TRY IT |
Transcribe, word for word, all of the entries below, and exclude any pictures from the copy.

EXTRACTED MATERIAL |
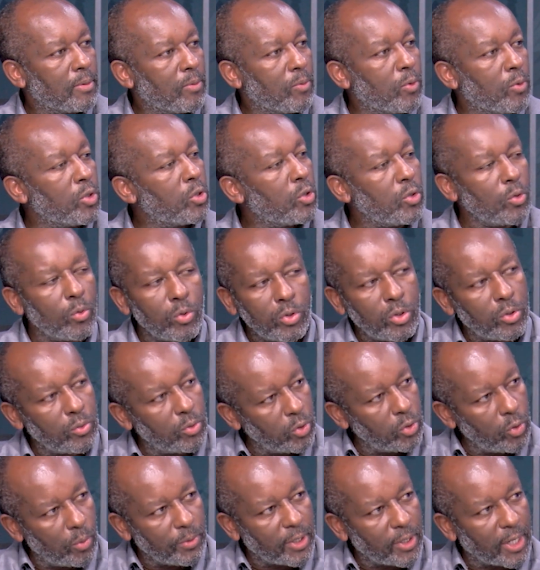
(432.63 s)
What's
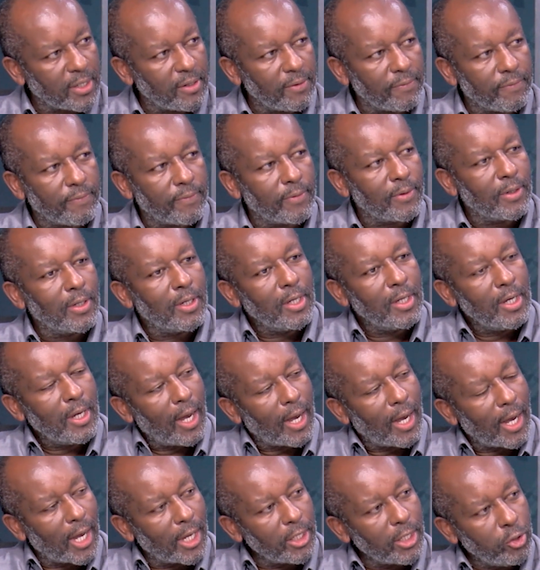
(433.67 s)
your objective?
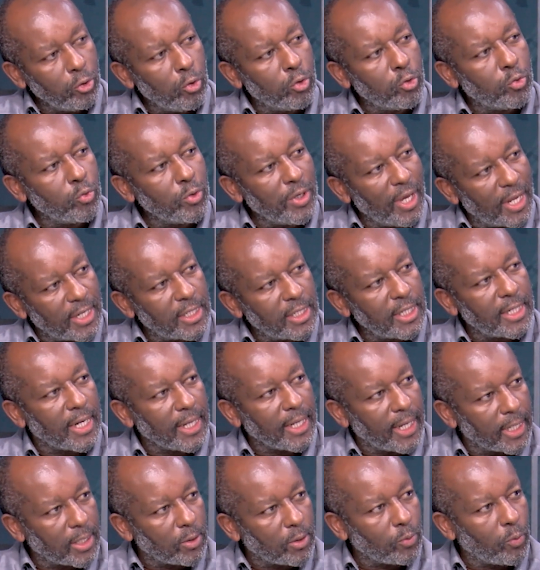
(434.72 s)
Do you want to get in and
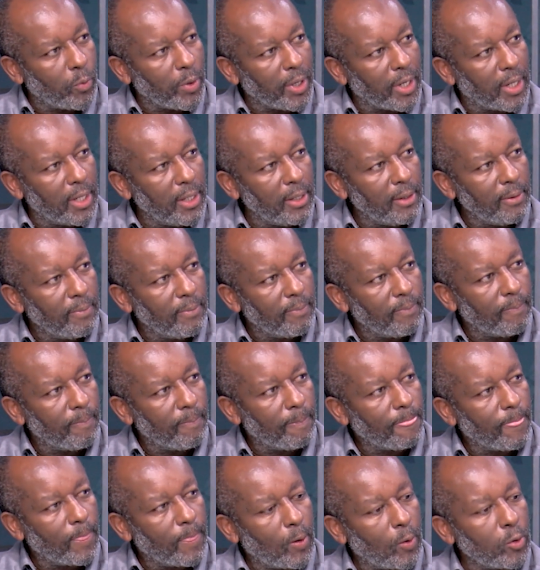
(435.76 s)
get out quickly,
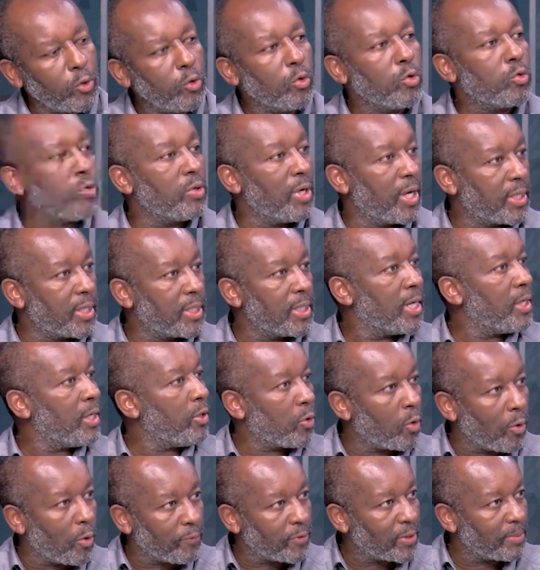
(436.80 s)
or do you want to get in and you're
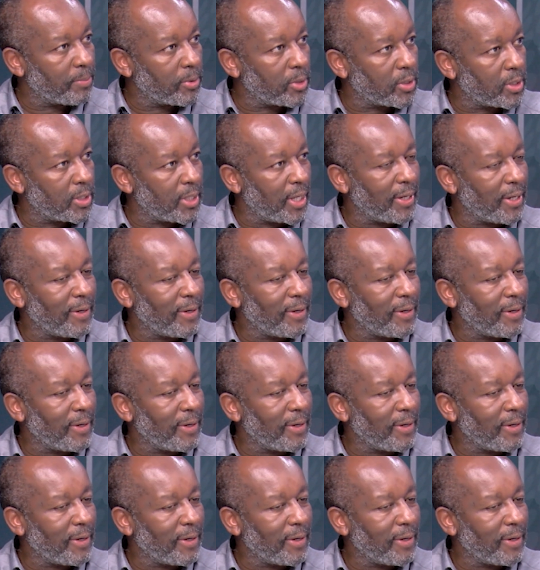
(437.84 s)
comfortable staying?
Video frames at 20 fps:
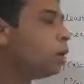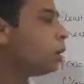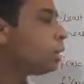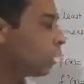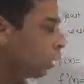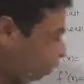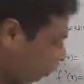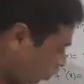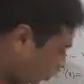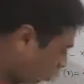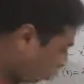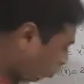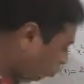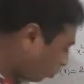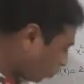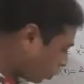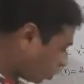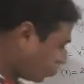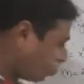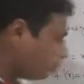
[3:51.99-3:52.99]
so
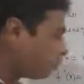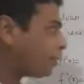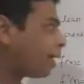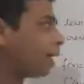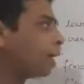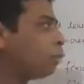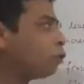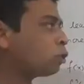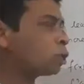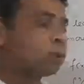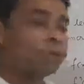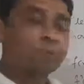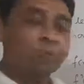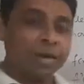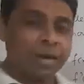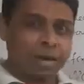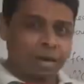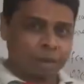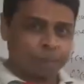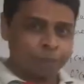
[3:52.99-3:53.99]
possible values of
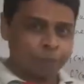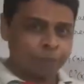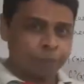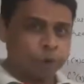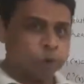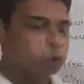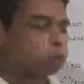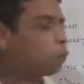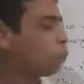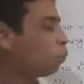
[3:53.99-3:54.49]
a. So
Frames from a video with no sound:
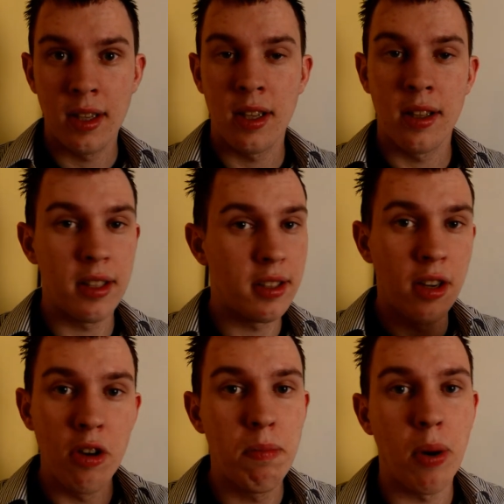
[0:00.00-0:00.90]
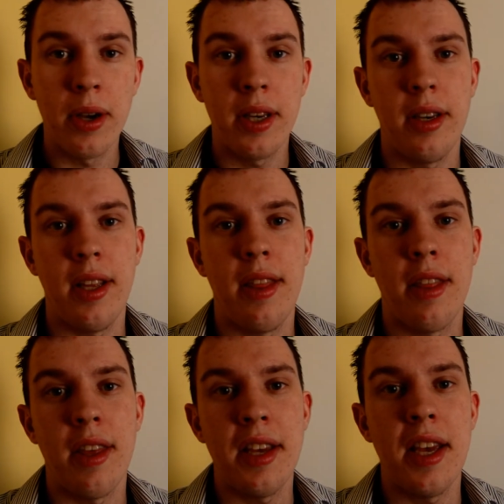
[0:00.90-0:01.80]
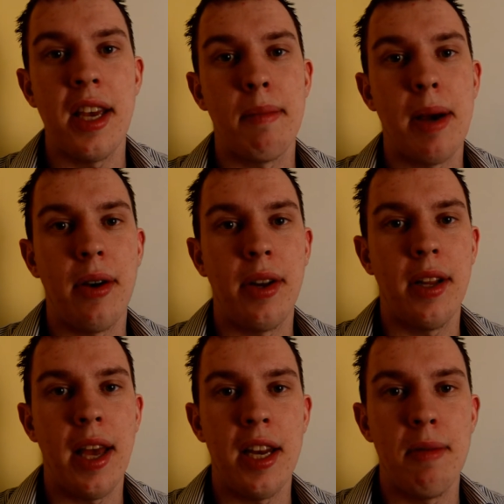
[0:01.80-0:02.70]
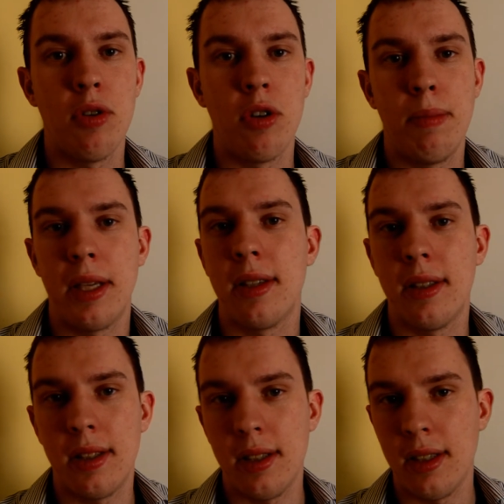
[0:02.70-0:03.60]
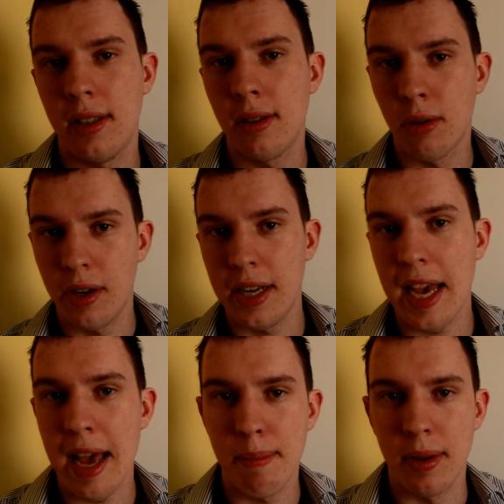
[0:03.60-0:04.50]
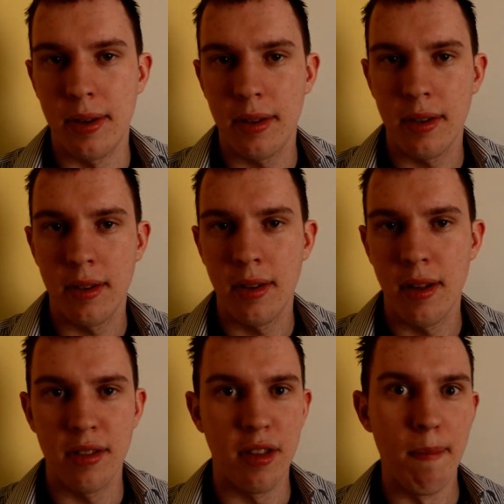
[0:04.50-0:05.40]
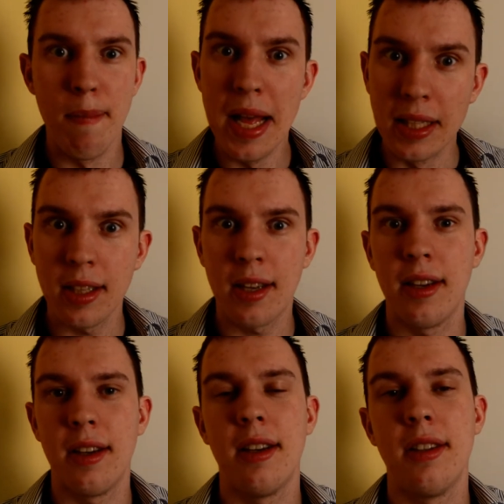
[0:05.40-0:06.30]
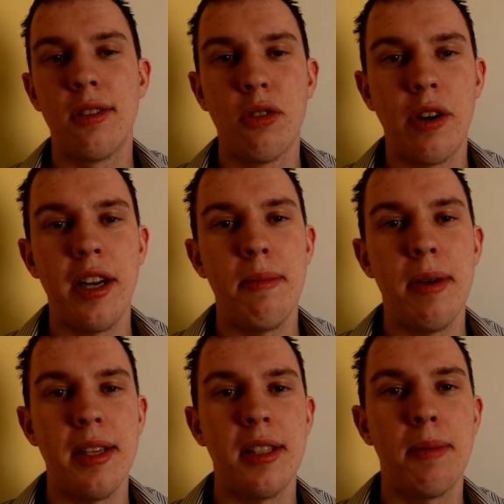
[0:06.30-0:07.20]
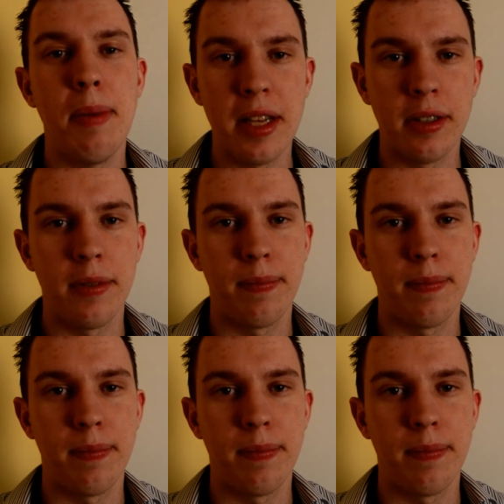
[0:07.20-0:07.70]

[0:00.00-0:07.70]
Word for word: there's no point in thinking about it anymore because it's already happened. The milk has already been spilled.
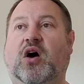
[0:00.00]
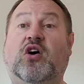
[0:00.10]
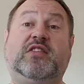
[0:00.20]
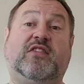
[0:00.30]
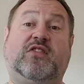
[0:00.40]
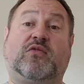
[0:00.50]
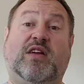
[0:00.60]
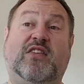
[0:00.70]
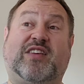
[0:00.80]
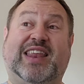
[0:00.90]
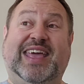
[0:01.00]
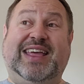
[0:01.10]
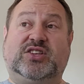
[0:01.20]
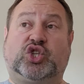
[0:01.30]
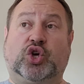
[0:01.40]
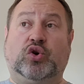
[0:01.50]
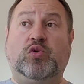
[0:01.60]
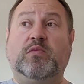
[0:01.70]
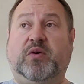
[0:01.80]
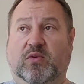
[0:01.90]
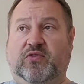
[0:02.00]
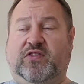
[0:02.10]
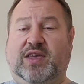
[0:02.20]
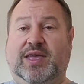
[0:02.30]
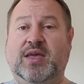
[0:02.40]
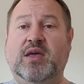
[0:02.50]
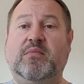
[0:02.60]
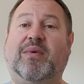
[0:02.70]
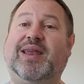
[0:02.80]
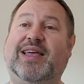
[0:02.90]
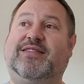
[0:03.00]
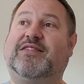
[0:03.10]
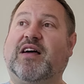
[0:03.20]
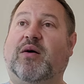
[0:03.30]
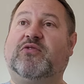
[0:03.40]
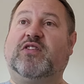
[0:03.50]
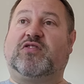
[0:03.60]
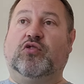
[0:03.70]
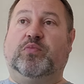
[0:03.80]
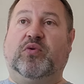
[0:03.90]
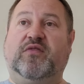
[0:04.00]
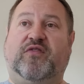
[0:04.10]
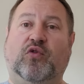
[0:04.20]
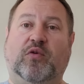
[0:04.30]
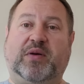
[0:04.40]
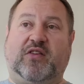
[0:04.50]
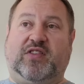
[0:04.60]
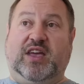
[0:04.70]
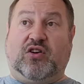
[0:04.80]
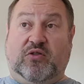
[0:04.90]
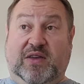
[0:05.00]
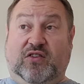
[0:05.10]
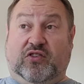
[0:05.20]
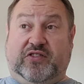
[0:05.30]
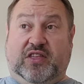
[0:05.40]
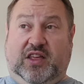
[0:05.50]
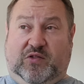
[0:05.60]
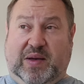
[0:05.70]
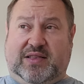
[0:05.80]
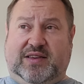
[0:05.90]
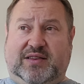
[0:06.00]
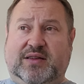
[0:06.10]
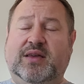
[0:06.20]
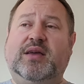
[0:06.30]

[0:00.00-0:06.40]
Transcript: I disagree it's going to hit 2, but we'll see. My latest data was at 2.4 because the economy is hotter than expected.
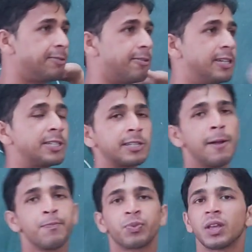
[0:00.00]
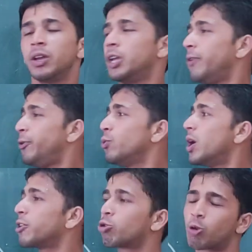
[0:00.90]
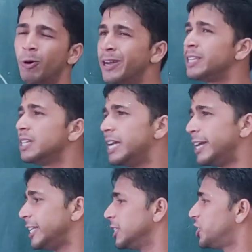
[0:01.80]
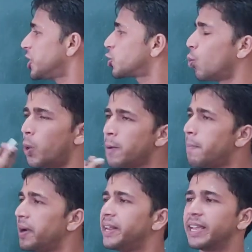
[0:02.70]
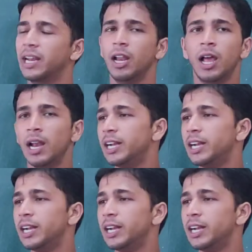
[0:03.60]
it first. If you are throwing just one particle,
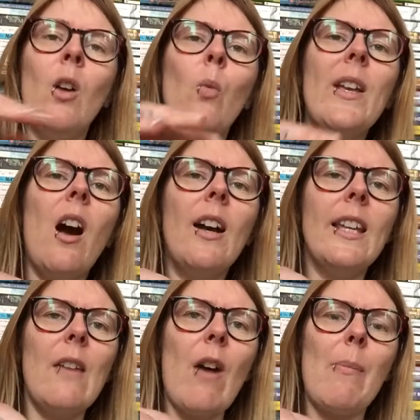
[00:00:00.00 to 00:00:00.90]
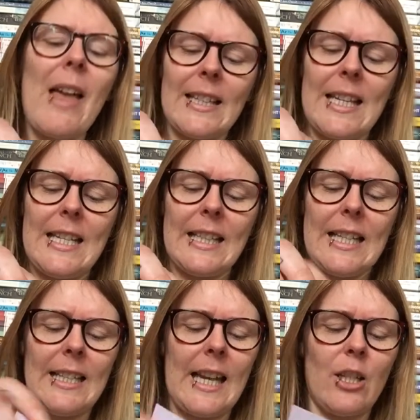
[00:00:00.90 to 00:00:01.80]
"We can't give up that
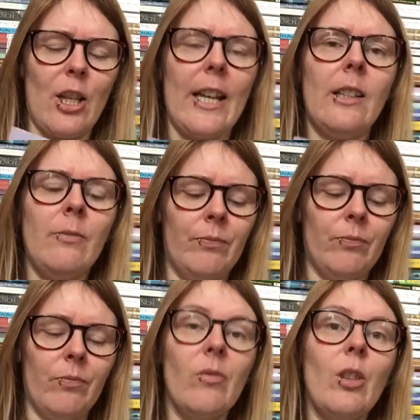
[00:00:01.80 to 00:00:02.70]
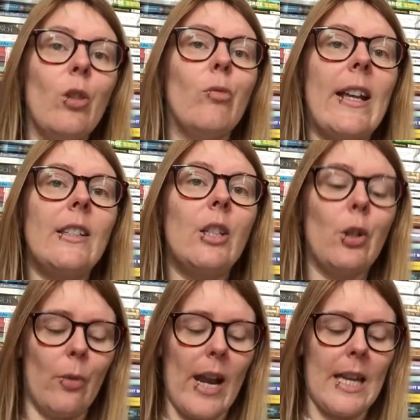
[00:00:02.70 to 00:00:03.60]
easily," said Yill. The rest
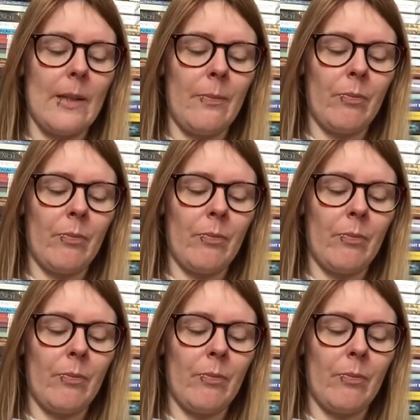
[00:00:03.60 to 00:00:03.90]
agreed.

ANSWER SPACE |
(432.63 s)
What's
(433.67 s)
your objective?
(434.72 s)
Do you want to get in and
(435.76 s)
get out quickly,
(436.80 s)
or do you want to get in and you're
(437.84 s)
comfortable staying?
Video frames at 20 fps:
[3:51.99-3:52.99]
so
[3:52.99-3:53.99]
possible values of
[3:53.99-3:54.49]
a. So
Frames from a video with no sound:
[0:00.00-0:00.90]
[0:00.90-0:01.80]
[0:01.80-0:02.70]
[0:02.70-0:03.60]
[0:03.60-0:04.50]
[0:04.50-0:05.40]
[0:05.40-0:06.30]
[0:06.30-0:07.20]
[0:07.20-0:07.70]

[0:00.00-0:07.70]
Word for word: there's no point in thinking about it anymore because it's already happened. The milk has already been spilled.
[0:00.00]
[0:00.10]
[0:00.20]
[0:00.30]
[0:00.40]
[0:00.50]
[0:00.60]
[0:00.70]
[0:00.80]
[0:00.90]
[0:01.00]
[0:01.10]
[0:01.20]
[0:01.30]
[0:01.40]
[0:01.50]
[0:01.60]
[0:01.70]
[0:01.80]
[0:01.90]
[0:02.00]
[0:02.10]
[0:02.20]
[0:02.30]
[0:02.40]
[0:02.50]
[0:02.60]
[0:02.70]
[0:02.80]
[0:02.90]
[0:03.00]
[0:03.10]
[0:03.20]
[0:03.30]
[0:03.40]
[0:03.50]
[0:03.60]
[0:03.70]
[0:03.80]
[0:03.90]
[0:04.00]
[0:04.10]
[0:04.20]
[0:04.30]
[0:04.40]
[0:04.50]
[0:04.60]
[0:04.70]
[0:04.80]
[0:04.90]
[0:05.00]
[0:05.10]
[0:05.20]
[0:05.30]
[0:05.40]
[0:05.50]
[0:05.60]
[0:05.70]
[0:05.80]
[0:05.90]
[0:06.00]
[0:06.10]
[0:06.20]
[0:06.30]

[0:00.00-0:06.40]
Transcript: I disagree it's going to hit 2, but we'll see. My latest data was at 2.4 because the economy is hotter than expected.
[0:00.00]
[0:00.90]
[0:01.80]
[0:02.70]
[0:03.60]
it first. If you are throwing just one particle,
[00:00:00.00 to 00:00:00.90]
[00:00:00.90 to 00:00:01.80]
"We can't give up that
[00:00:01.80 to 00:00:02.70]
[00:00:02.70 to 00:00:03.60]
easily," said Yill. The rest
[00:00:03.60 to 00:00:03.90]
agreed.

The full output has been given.